Second, your frame of reference changes as time passes. The world around you isn’t static. A practice or attitude that was once widely accepted becomes unthinkable in later times. A quality that once got you hired would now get you fired—and vice versa in the case of a prominent national figure of our day.
Actually, the latter transparent reference provides an excellent example of how the viewing frame changes. Several years ago I read Robert Caro’s 3,600-page, four-volume biography of LBJ. (The fifth volume, about the Vietnam War, has yet to be published!) The work doubles as a political history of the United States across much of the 20th century. If I were limited to a single word to describe the 36th President, it would be “Outrageous.” But that was before the 45th President took office. My frame of reference changed.
However, the foregoing example also reveals how “frame of reference” works in the other direction. My knowledge of LBJ’s “nonsense” over 50 years ago informs my view of the current version of White House “nonsense.” Specifically, LBJ’s version was coupled with competence.
Likewise, my thoughts on race relations in America today have been deeply affected by my reading about Reconstruction—or rather, its utter failure, intentionally orchestrated by some very dark and devious political forces afoot in the last decades of the 19th century. But wait a second! My judgment of the “dark and devious political forces” of yesteryear is formed by a 2018 frame of reference, which is influenced, in turn, by my study of history, and so on in a feedback loop.

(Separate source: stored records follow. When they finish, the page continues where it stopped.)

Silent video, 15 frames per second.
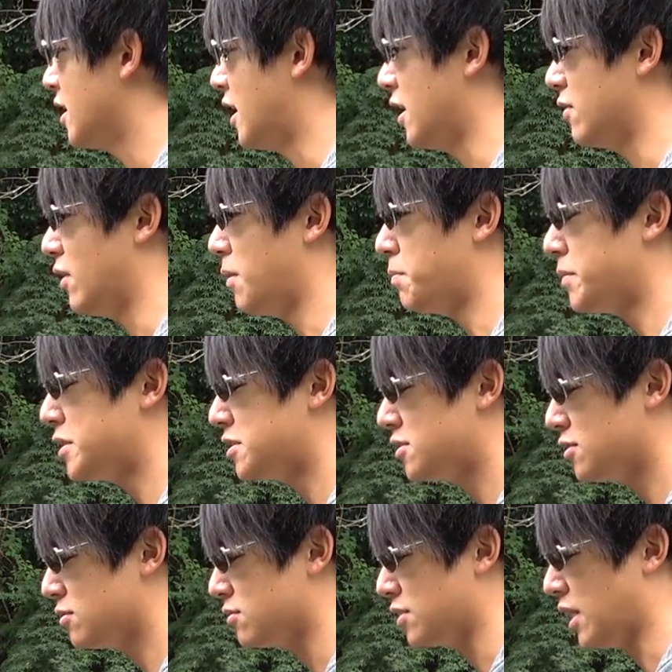あのあんまり
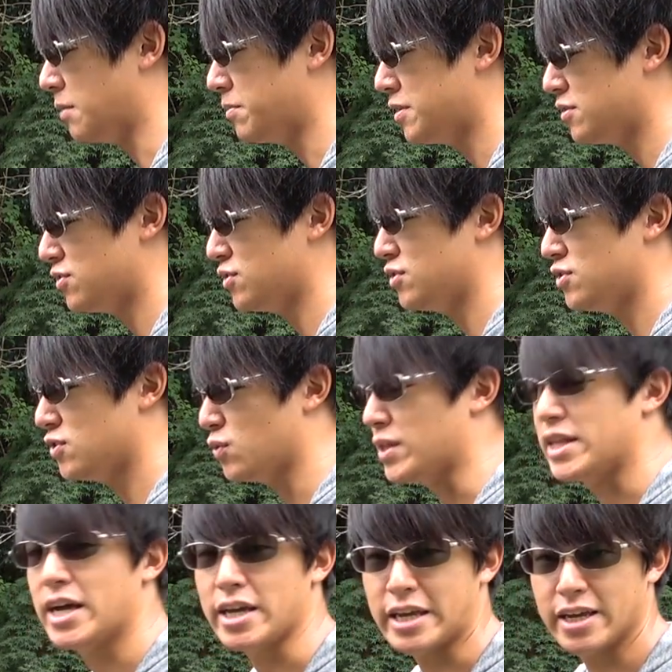強くねアピールする必要は
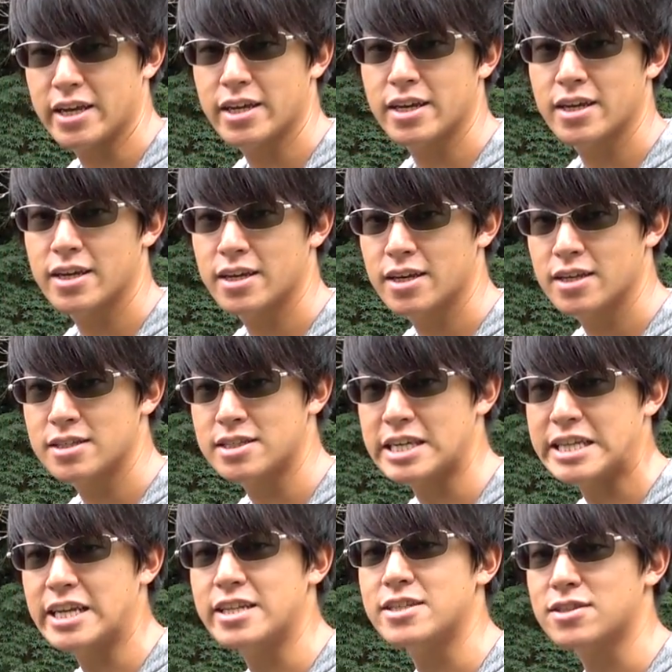ない
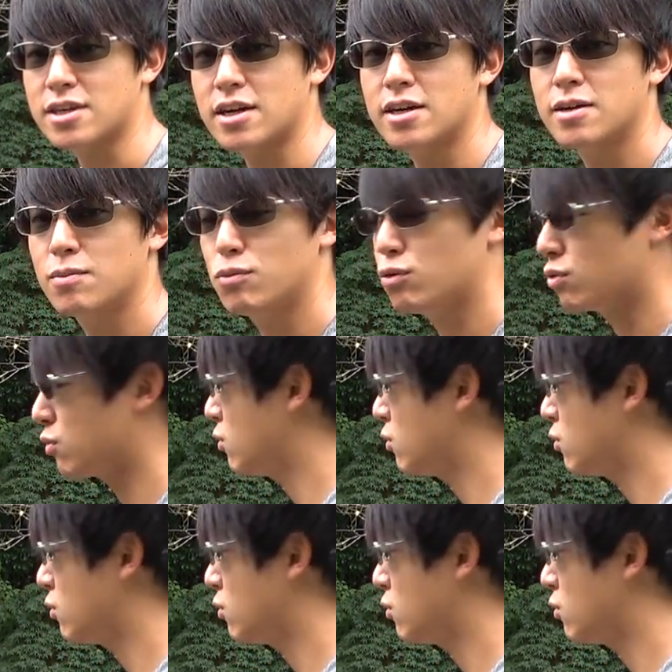じゃないですかもう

Ah, the feedback loop! It hovers everywhere, particularly over revisionist histories and bronzed Civil War generals wearing pigeon poop laced with histoplasmosis.
When I think about “frame of reference,” I often wonder what future generations (or even we ourselves!) will think of us. What will they think, when peering through their frame of reference—a double abyss of ecological disaster and health care hell—they learn that we drove gas guzzlers to McDonald’s—McDonald’s!—where like pigs, we gorged on beef and fries?